Model interpretation for Visual Question Answering¶

In this notebook we demonstrate how to apply model interpretability algorithms from captum library on VQA models. More specifically we explain model predictions by applying integrated gradients on a small sample of image-question pairs. More details about Integrated gradients can be found in the original paper: https://arxiv.org/pdf/1703.01365.pdf

As a reference VQA model we use the following open source implementation: https://github.com/Cyanogenoid/pytorch-vqa

Note: Before running this tutorial, please install the torchvision, PIL, and matplotlib packages.

In [ ]:

import os, sys

# Replace <PROJECT-DIR> placeholder with your project directory path
PROJECT_DIR = '<PROJECT-DIR>'

# Clone PyTorch VQA project from: https://github.com/Cyanogenoid/pytorch-vqa and add to your filepath
sys.path.append(os.path.realpath(f"{PROJECT_DIR}/pytorch-vqa"))

# Clone PyTorch Resnet model from: https://github.com/Cyanogenoid/pytorch-resnet and add to your filepath
# We can also use standard resnet model from torchvision package, however the model from `pytorch-resnet` 
# is slightly different from the original resnet model and performs better on this particular VQA task
sys.path.append(os.path.realpath(f"{PROJECT_DIR}/pytorch-resnet"))

In [ ]:

import threading
import numpy as np

import torch
import torchvision
import torchvision.transforms as transforms
import torch.nn.functional as F

import resnet  # from pytorch-resnet

import matplotlib.pyplot as plt
from PIL import Image
from matplotlib.colors import LinearSegmentedColormap

from model import Net, apply_attention, tile_2d_over_nd # from pytorch-vqa
from utils import get_transform # from pytorch-vqa

from captum.attr import (
    IntegratedGradients,
    LayerIntegratedGradients,
    TokenReferenceBase,
    configure_interpretable_embedding_layer,
    remove_interpretable_embedding_layer,
    visualization
)
from captum.attr._utils.input_layer_wrapper import ModelInputWrapper

In [ ]:

device = torch.device("cuda:0" if torch.cuda.is_available() else "cpu")

Loading VQA model¶

VQA model can be downloaded from: https://github.com/Cyanogenoid/pytorch-vqa/releases/download/v1.0/2017-08-04_00.55.19.pth

In [ ]:

saved_state = torch.load('models/2017-08-04_00.55.19.pth', map_location=device)

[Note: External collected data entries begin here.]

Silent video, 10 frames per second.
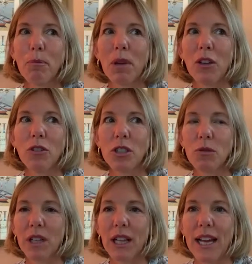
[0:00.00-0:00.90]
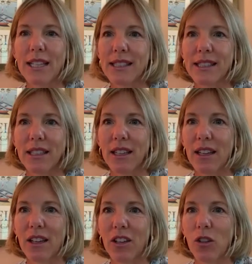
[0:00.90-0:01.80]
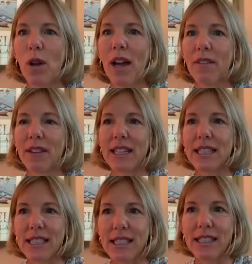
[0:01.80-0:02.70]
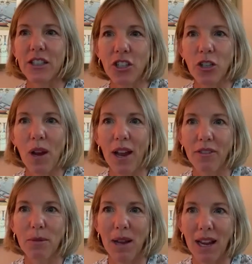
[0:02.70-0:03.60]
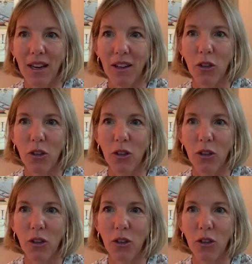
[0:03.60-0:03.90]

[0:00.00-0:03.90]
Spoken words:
But you just realize that's a decision you have to make.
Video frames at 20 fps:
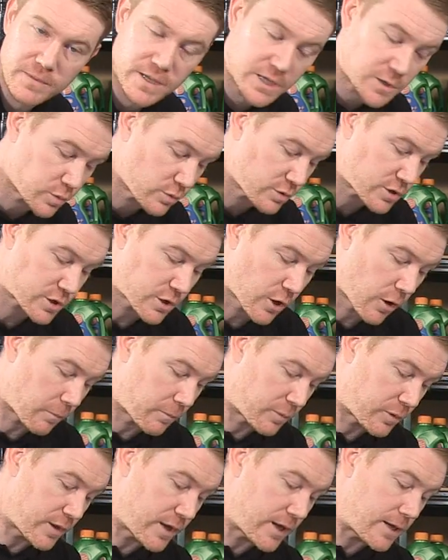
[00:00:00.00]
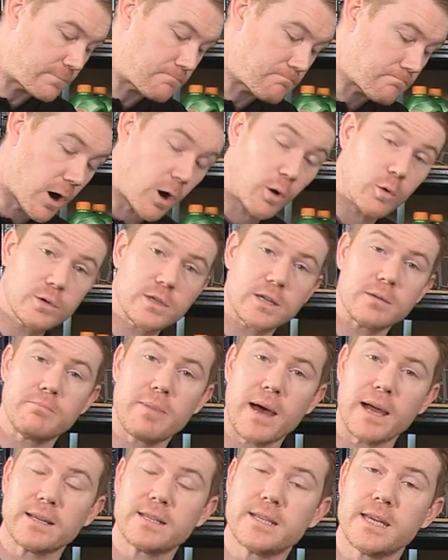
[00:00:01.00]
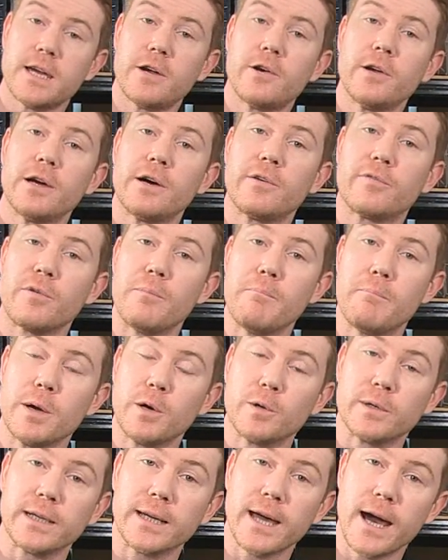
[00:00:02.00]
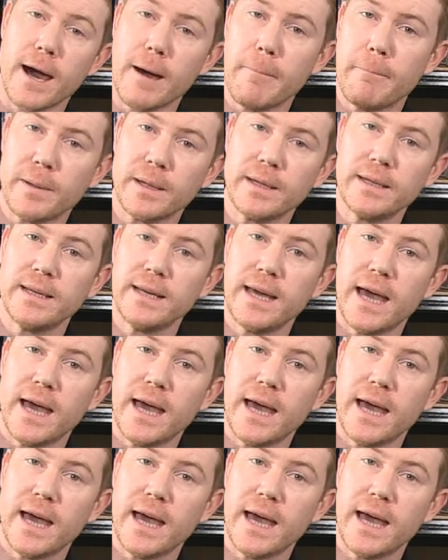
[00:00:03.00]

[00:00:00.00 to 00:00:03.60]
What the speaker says: This will stop the mold and bacteria from building up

# reading vocabulary from saved model
vocab = saved_state['vocab']

# reading word tokens from saved model
token_to_index = vocab['question']

# reading answers from saved model
answer_to_index = vocab['answer']

num_tokens = len(token_to_index) + 1

# reading answer classes from the vocabulary
answer_words = ['unk'] * len(answer_to_index)
for w, idx in answer_to_index.items():
    answer_words[idx]=w

Loads predefined VQA model and sets it to eval mode. device_ids contains a list of GPU ids which are used for paralelization supported by DataParallel

In [ ]:

vqa_net = torch.nn.DataParallel(Net(num_tokens))
vqa_net.load_state_dict(saved_state['weights'])
vqa_net.to(device)
vqa_net.eval()

Converting string question into a tensor. encode_question function is similar to original implementation of encode_question method in pytorch-vqa source code. https://github.com/Cyanogenoid/pytorch-vqa/blob/master/data.py#L110

In [ ]:

def encode_question(question):
    """ Turn a question into a vector of indices and a question length """
    question_arr = question.lower().split()
    vec = torch.zeros(len(question_arr), device=device).long()
    for i, token in enumerate(question_arr):
        index = token_to_index.get(token, 0)
        vec[i] = index
    return vec, torch.tensor(len(question_arr), device=device)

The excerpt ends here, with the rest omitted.